### TASK DETAILS
Transcribe only what runs from the line containing "[0.00-0.20s]" through the final line below, exactly, and leave every picture out.
[[ MATERIAL FOR THE TASK open ]]
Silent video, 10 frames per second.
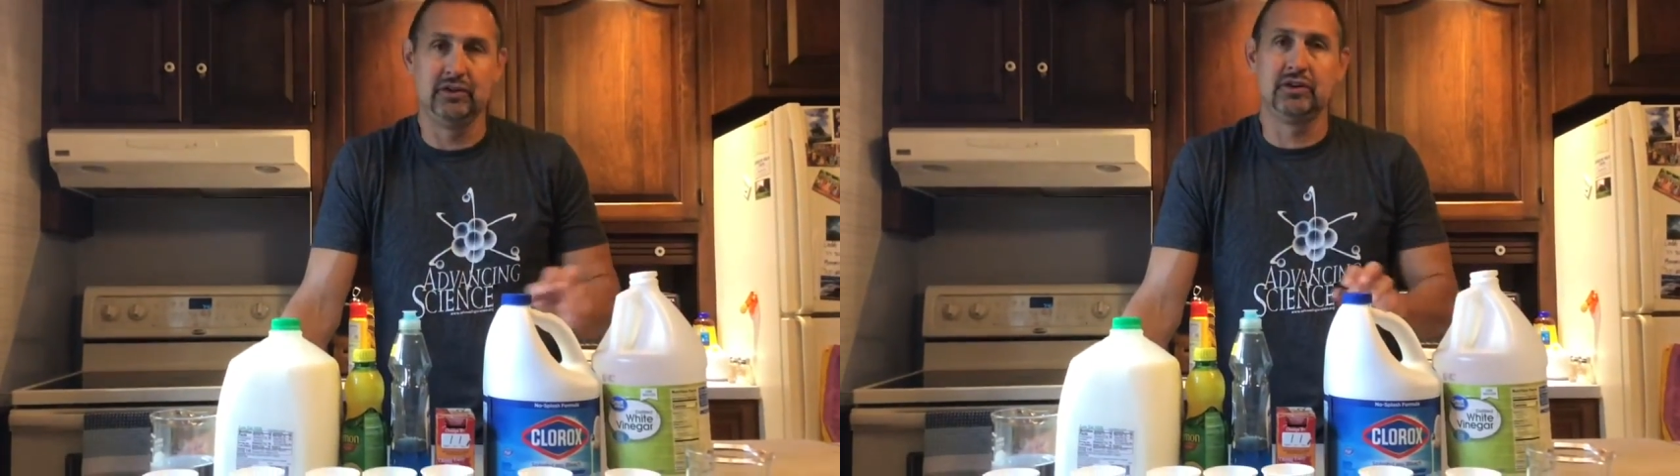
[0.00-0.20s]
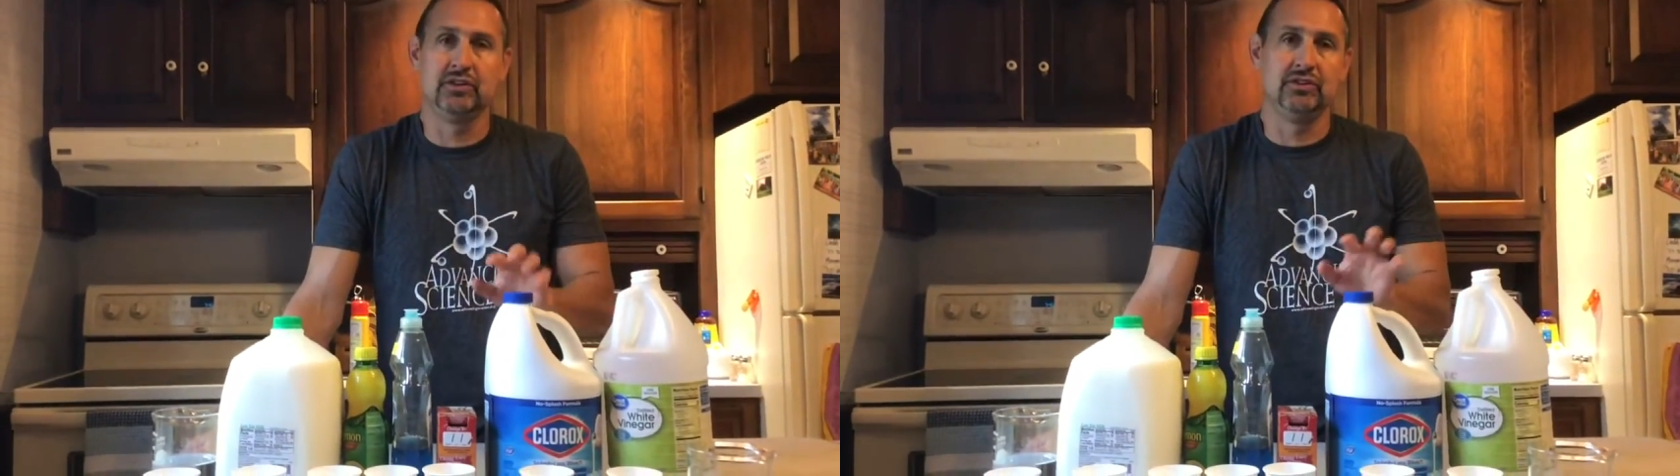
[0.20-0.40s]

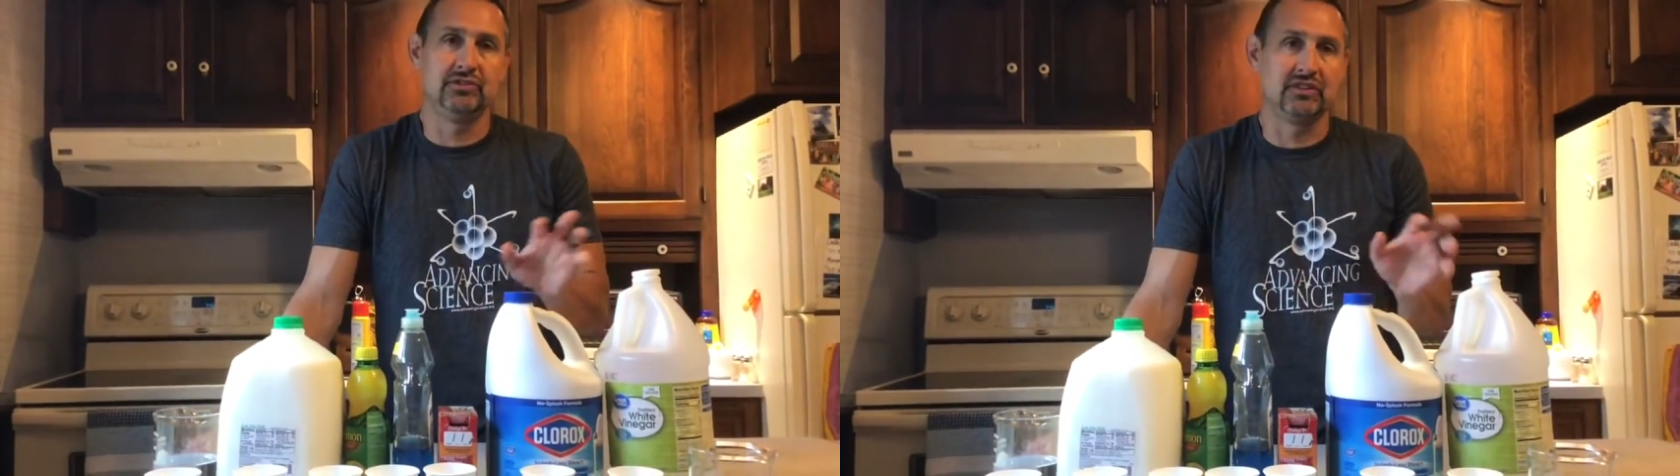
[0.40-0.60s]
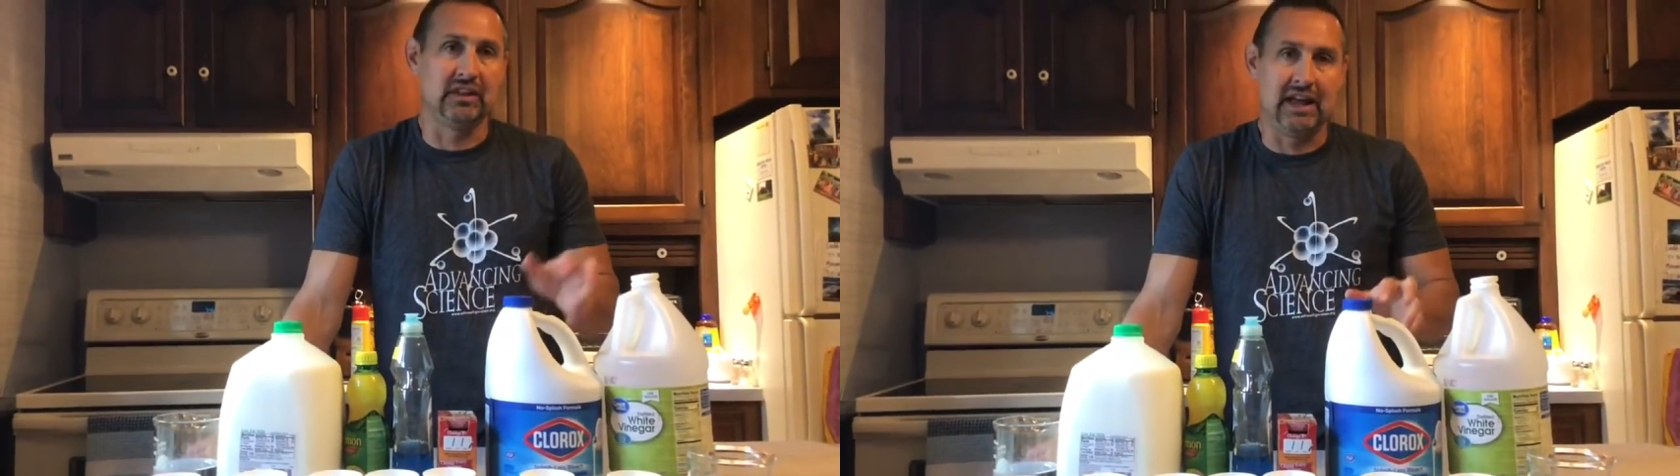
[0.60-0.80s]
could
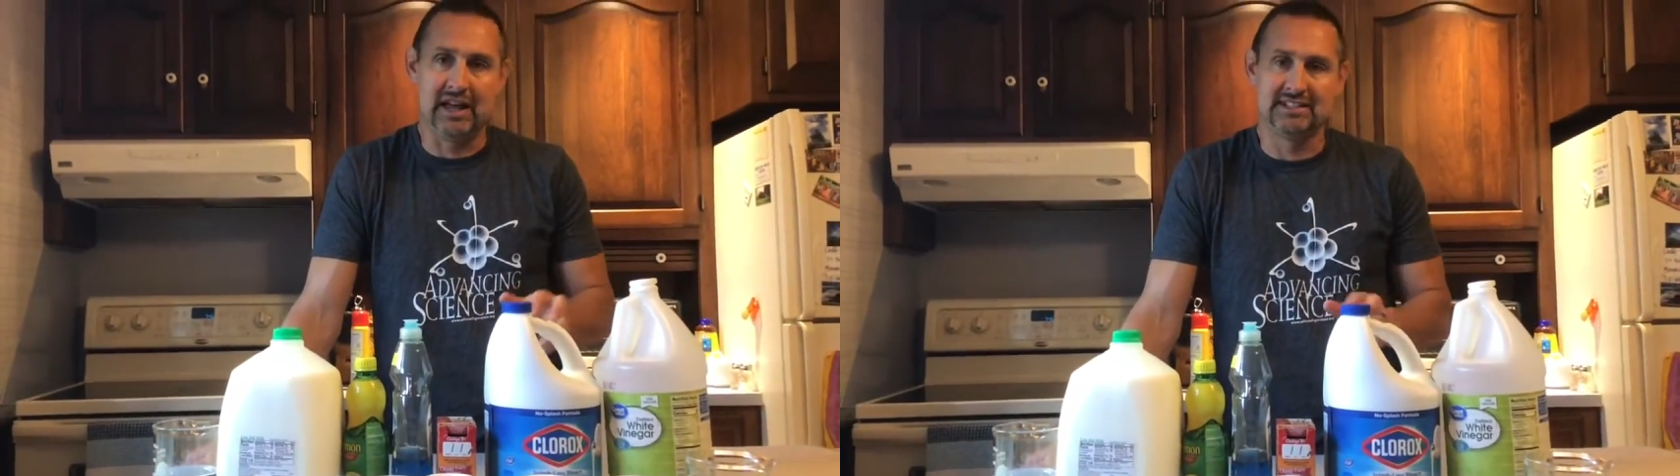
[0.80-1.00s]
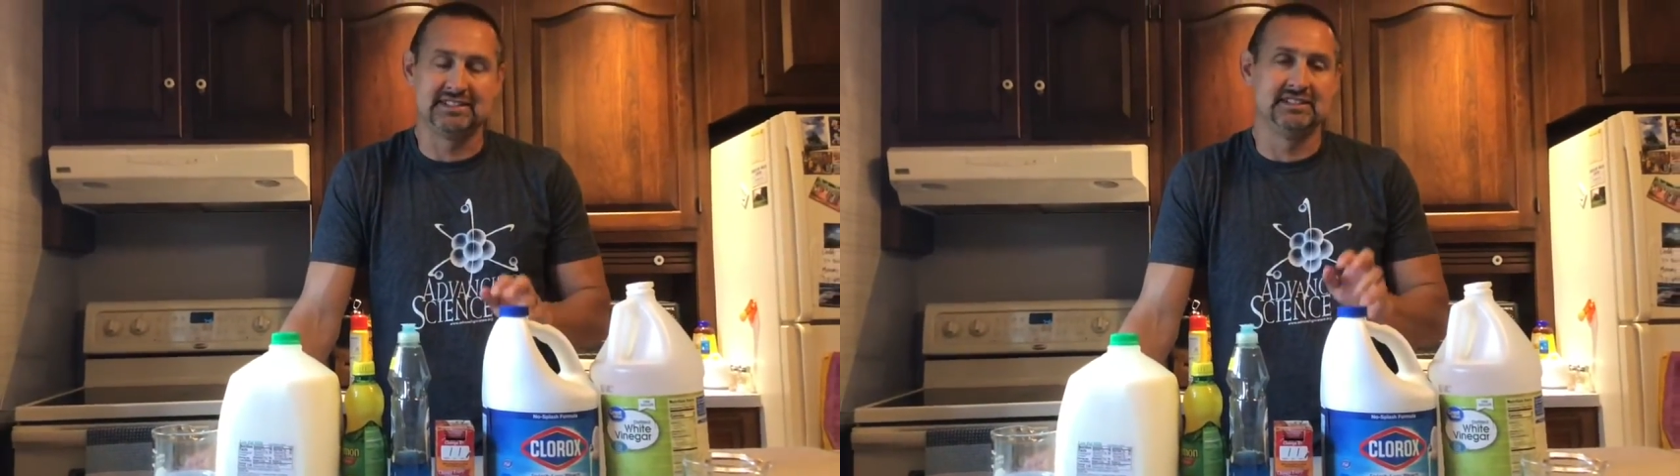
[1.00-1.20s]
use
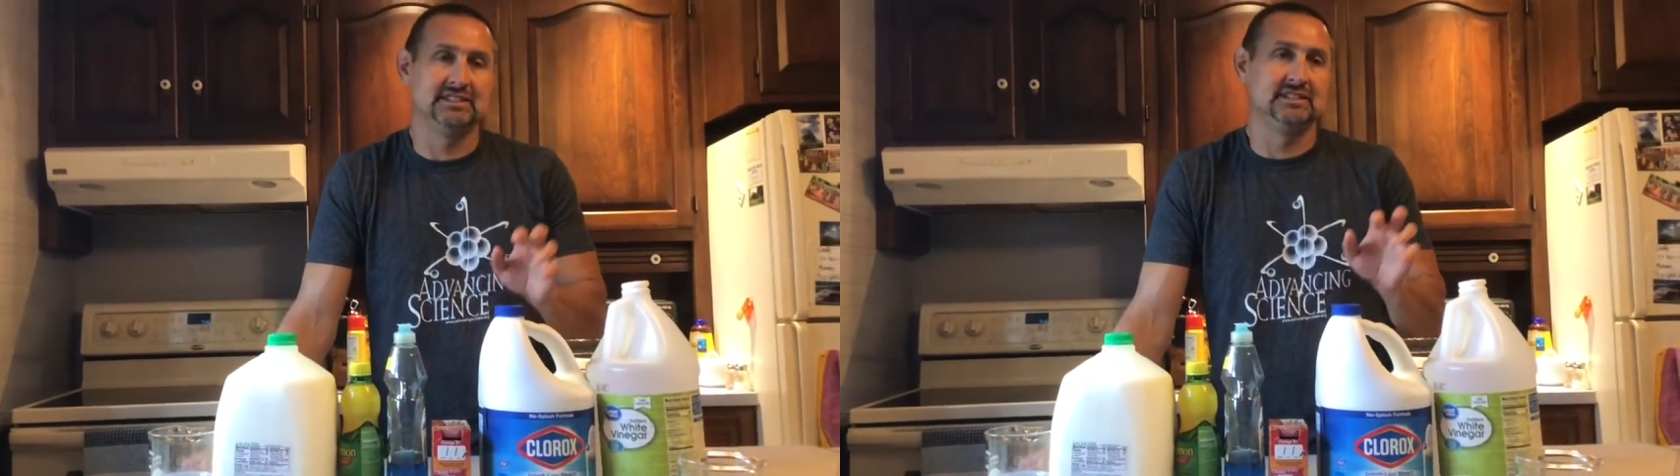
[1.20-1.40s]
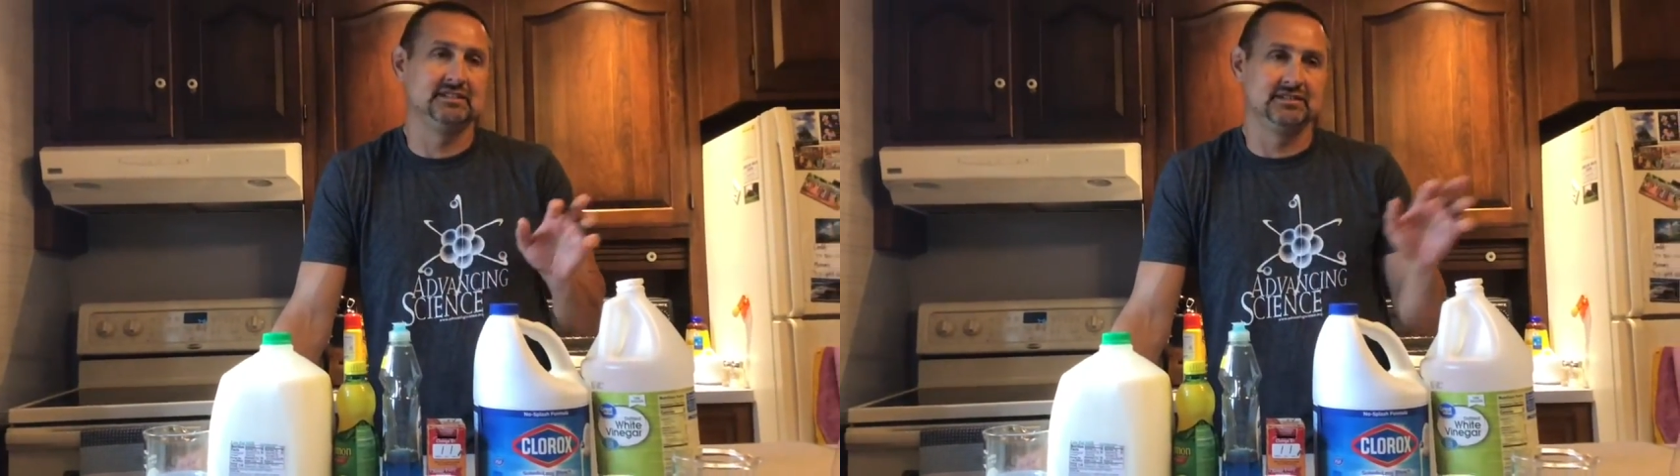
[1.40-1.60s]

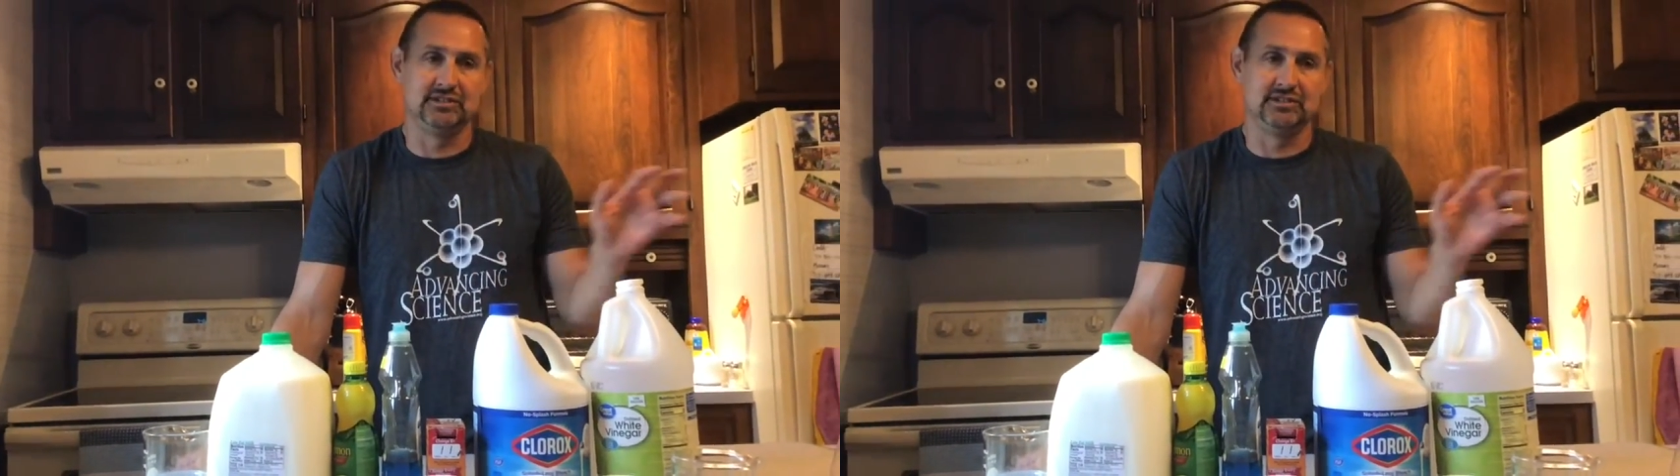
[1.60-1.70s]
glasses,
[[ MATERIAL FOR THE TASK closed ]]
### SOLUTION BELOW
[0.00-0.20s]
[0.20-0.40s]

[0.40-0.60s]
[0.60-0.80s]
could
[0.80-1.00s]
[1.00-1.20s]
use
[1.20-1.40s]
[1.40-1.60s]

[1.60-1.70s]
glasses,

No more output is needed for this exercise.